The Vikings drafted Carlson higher than any kicker in club history (fifth round, No. 167 overall) because Zimmer tired of watching incumbent Kai Forbath miss eight extra points last year. Forbath isn’t the first veteran kicker to slump, and coaches generally handle it two ways: Support the kicker publicly until he comes out of it, as the Packers did successfully with Mason Crosby in 2012, or go get a young guy and pretend there’s a competition. Zimmer already tried patience in 2016 with Blair Walsh, who struggled for months following his crushing playoff miss against Seattle. Zimmer finally cut him that November, after four consecutive losses wrecked a 5-0 start, and the 8-8 Vikings missed the playoffs.

Did Zimmer waive Carlson to avoid a repeat? Maybe. No one needs to remind Vikings fans that this team has never won a Super Bowl, hasn’t been to one in more than 40 years, and is desperate to get back. Last year was supposed to be The Year, fueled to a frenzy by the Minneapolis Miracle, and you know how that ended. The Vikings gambled big on quarterback Kirk Cousins to finally push through. There’s pressure to make it happen, and pressure forces hands.

It’s one thing to change kickers. That happens all the time across the league. It’s another thing to entrust the position to a kid who wasn’t ready for it. That’s a bigger miss than any of Carlson’s, and it falls on general manager Rick Spielman, special teams coordinator Mike Priefer and Zimmer himself.

“Rick felt it was the best thing, and I agreed with him, to bring in a young kicker,” Priefer said Thursday at the vast new Vikings complex in Eagan. “(Carlson was) the best one, we felt, coming out of the college draft. He won the job, and then he just didn’t get the job done on Sunday.

“He’s a fine young man, he’s a fine kicker, he belongs in this league at some point, and he just wasn’t quite ready for that situation. So, unfortunately for him, unfortunately for us, we had to make a change. Hopefully we’re better off because of it, and we’ll kind of go from there.”
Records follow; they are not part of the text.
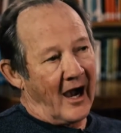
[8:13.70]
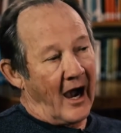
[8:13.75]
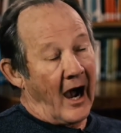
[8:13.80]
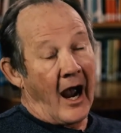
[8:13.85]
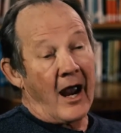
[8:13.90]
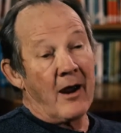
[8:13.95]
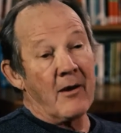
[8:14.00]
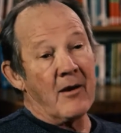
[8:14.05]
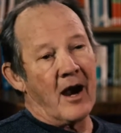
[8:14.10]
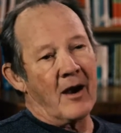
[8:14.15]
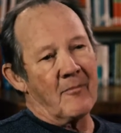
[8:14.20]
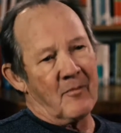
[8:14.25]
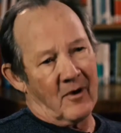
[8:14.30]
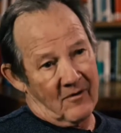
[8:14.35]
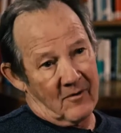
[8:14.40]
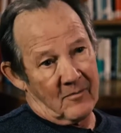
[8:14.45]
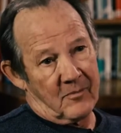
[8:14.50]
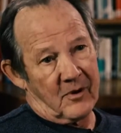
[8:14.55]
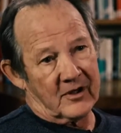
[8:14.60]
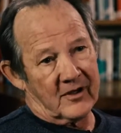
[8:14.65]
I'm of
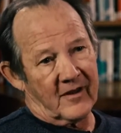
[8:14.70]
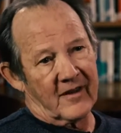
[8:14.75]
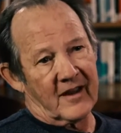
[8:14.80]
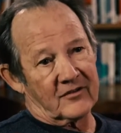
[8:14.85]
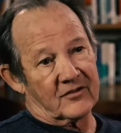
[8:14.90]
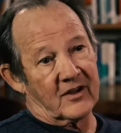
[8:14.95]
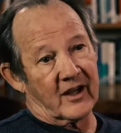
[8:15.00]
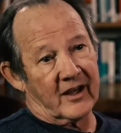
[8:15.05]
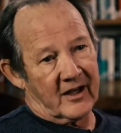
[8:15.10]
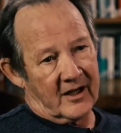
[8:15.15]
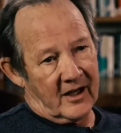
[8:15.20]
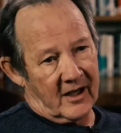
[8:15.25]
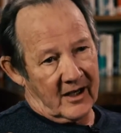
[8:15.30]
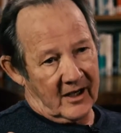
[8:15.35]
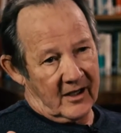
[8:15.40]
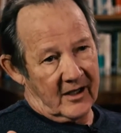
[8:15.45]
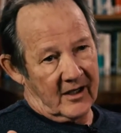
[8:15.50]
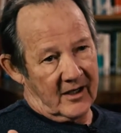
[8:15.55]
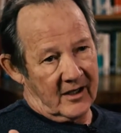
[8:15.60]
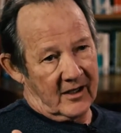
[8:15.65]
the opinion that's like
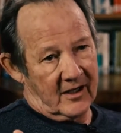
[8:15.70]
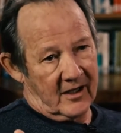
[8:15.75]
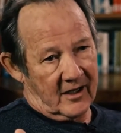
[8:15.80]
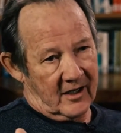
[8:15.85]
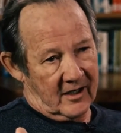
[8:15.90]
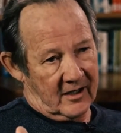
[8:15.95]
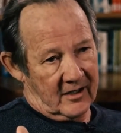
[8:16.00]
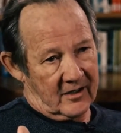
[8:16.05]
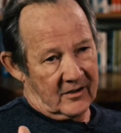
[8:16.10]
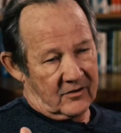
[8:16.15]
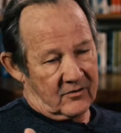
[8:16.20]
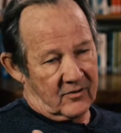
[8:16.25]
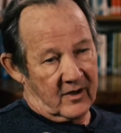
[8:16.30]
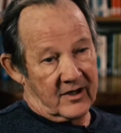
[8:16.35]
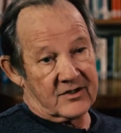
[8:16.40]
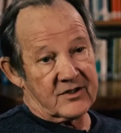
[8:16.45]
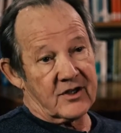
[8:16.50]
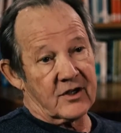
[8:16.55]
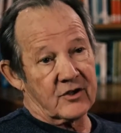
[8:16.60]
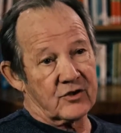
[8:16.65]
a
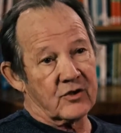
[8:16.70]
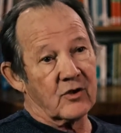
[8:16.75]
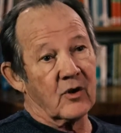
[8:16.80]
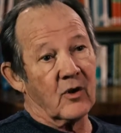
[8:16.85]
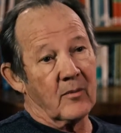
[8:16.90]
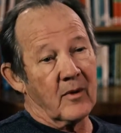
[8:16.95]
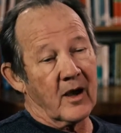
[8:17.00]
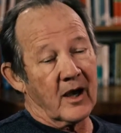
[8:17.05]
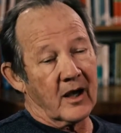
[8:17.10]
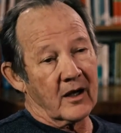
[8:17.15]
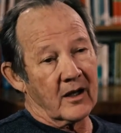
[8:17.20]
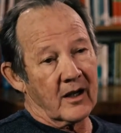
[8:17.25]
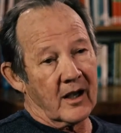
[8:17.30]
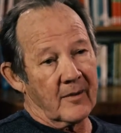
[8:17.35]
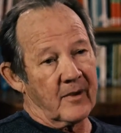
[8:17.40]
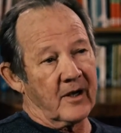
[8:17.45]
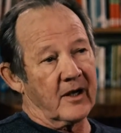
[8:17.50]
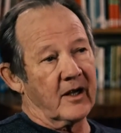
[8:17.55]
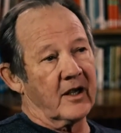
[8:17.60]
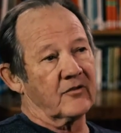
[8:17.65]
transitional model. I
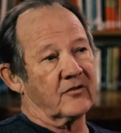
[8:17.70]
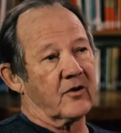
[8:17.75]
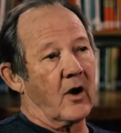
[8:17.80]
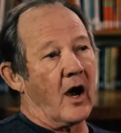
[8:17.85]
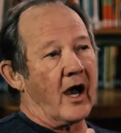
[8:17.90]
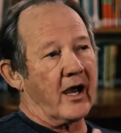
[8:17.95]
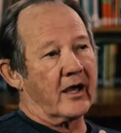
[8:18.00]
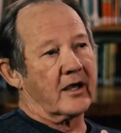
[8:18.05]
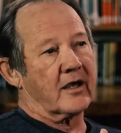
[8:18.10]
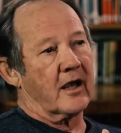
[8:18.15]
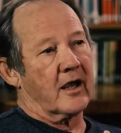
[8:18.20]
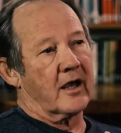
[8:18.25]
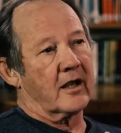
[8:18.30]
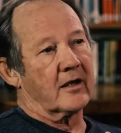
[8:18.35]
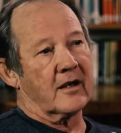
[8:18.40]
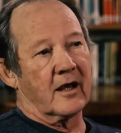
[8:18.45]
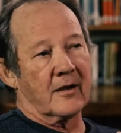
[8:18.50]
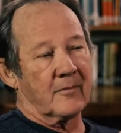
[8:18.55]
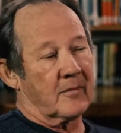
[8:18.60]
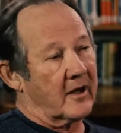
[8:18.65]
mean, and so
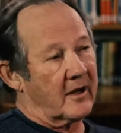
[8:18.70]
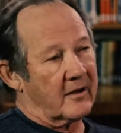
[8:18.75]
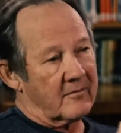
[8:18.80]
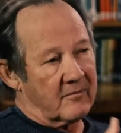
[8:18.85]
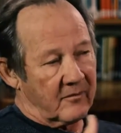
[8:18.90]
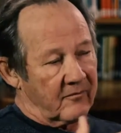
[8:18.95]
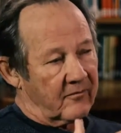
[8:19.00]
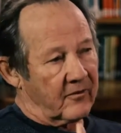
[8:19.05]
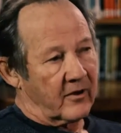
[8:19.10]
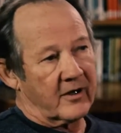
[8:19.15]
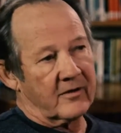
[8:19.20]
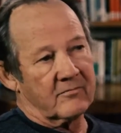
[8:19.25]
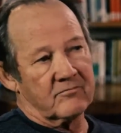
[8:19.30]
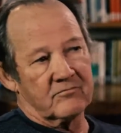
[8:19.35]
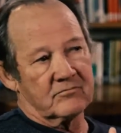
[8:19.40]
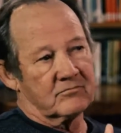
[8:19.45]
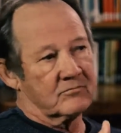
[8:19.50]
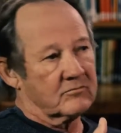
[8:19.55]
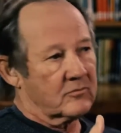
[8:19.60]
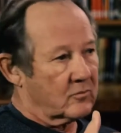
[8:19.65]
ICANN, I'm very
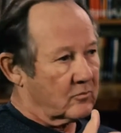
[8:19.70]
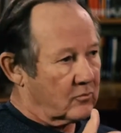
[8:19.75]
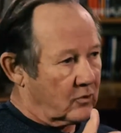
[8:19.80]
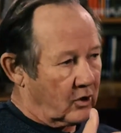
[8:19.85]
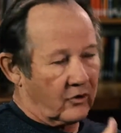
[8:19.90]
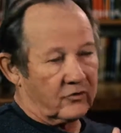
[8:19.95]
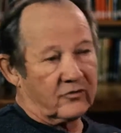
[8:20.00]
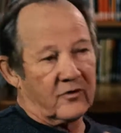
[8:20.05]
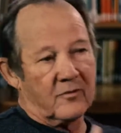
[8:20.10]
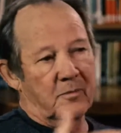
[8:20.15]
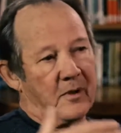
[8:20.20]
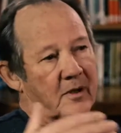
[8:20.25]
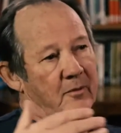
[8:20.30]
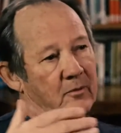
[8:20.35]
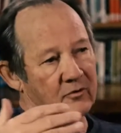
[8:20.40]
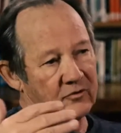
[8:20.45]
close to the people.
Sometimes it takes getting cut a few times for a kicker to find his bearings. Nick Lowery was let go 11 times by eight teams before hooking on with Kansas City for a long, successful career. Maybe that happens with Carlson. Meanwhile, veteran Dan Bailey becomes Zimmer’s fourth kicker in three years. (Green Bay, by the way, has had three since 1997: Ryan Longwell through 2005, Dave Rayner in 2006, and Crosby beginning in 2007. Go ahead and boo.)

“I haven’t met him yet,” wide receiver Stefon Diggs said of Bailey. “I trust that he’s going to come in here and do everything possible to have success. He’s one of our guys. We’ve got to pull together for him now, so I love him.”

Funny thing about kickers: Accuracy has improved so much that a guy who hit three-quarters of his field goal attempts, as Bailey did last year for Dallas, is considered to have had a “bad” season. Forbath, by the way, made 84.2 percent (32 of 38). Bailey, the second most accurate kicker in NFL history, better be at least as good.

The Timberwolves saga, meanwhile, is a convoluted mess that may take weeks to sort out. Does anyone expect anything else from a franchise known for selfishness and incompetence?

A few things to keep in mind. Tom Thibodeau was the best coach available when Flip Saunders died in 2015. Thibodeau assumed Saunders’ basketball operations role as a condition to coming to Minnesota. His plan to surround Towns and Wiggins with veterans who knew how to win, including several he coached in Chicago, made sense. Wolves fans hailed Thibodeau for last summer’s trade bringing Butler from the Bulls, landing the transcendent star Saunders and David Kahn never could. The Timberwolves were finally on their way to relevancy and their first playoff berth since 2004.

[image_credit]MinnPost file photo by Craig Lassig[/image_credit][image_caption]On the eve of Timberwolves training camp, All-Star Jimmy Butler reportedly demanded to be traded.[/image_caption]
Now Thibodeau has a problem that, if he can’t resolve it, may cost him his job. With Butler’s trade demand out there, his preferred destinations — the Knicks, Nets and Clippers — have no incentive to offer fair value back. Knicks president Steve Mills told reporters in New York he has no interest in dealing good players or draft choices for a pending free agent.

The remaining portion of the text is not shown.